Problem statement:
The line containing "[00:07:33.92 to 00:07:34.82]" and every line after it, through the end of the records below, are to be reproduced exactly, with the pictures left out.

Available records:
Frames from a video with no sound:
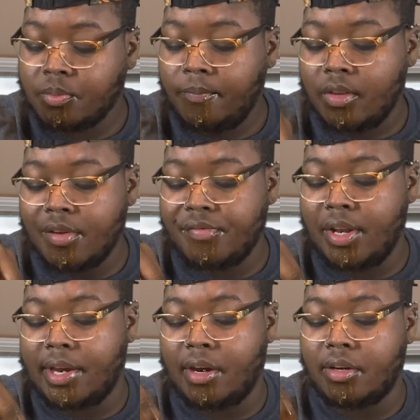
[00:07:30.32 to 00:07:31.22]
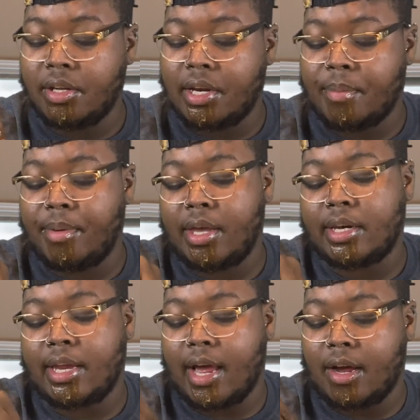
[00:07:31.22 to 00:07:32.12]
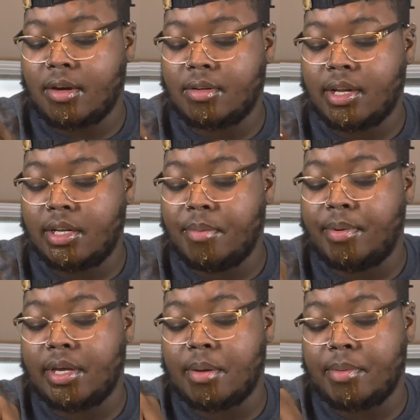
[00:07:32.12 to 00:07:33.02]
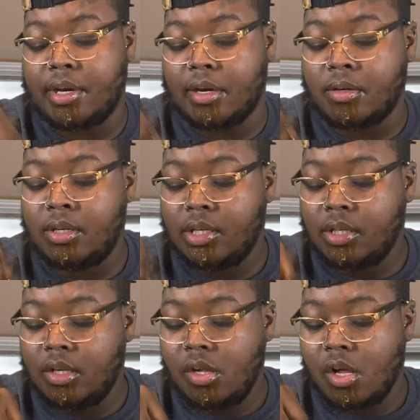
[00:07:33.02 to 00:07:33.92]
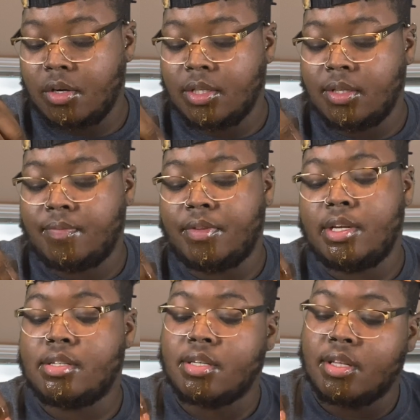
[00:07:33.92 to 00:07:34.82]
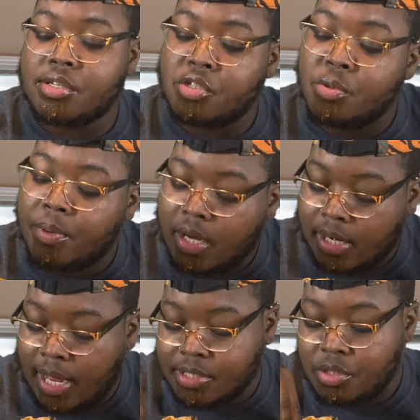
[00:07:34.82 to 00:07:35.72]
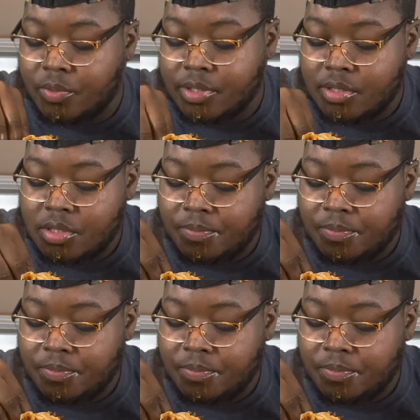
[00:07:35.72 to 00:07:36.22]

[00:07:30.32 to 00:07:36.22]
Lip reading: I feel like they don't look that big to y'all. They look big to me though. These are the super colossal ones.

Answer box:
[00:07:33.92 to 00:07:34.82]
[00:07:34.82 to 00:07:35.72]
[00:07:35.72 to 00:07:36.22]

[00:07:30.32 to 00:07:36.22]
Lip reading: I feel like they don't look that big to y'all. They look big to me though. These are the super colossal ones.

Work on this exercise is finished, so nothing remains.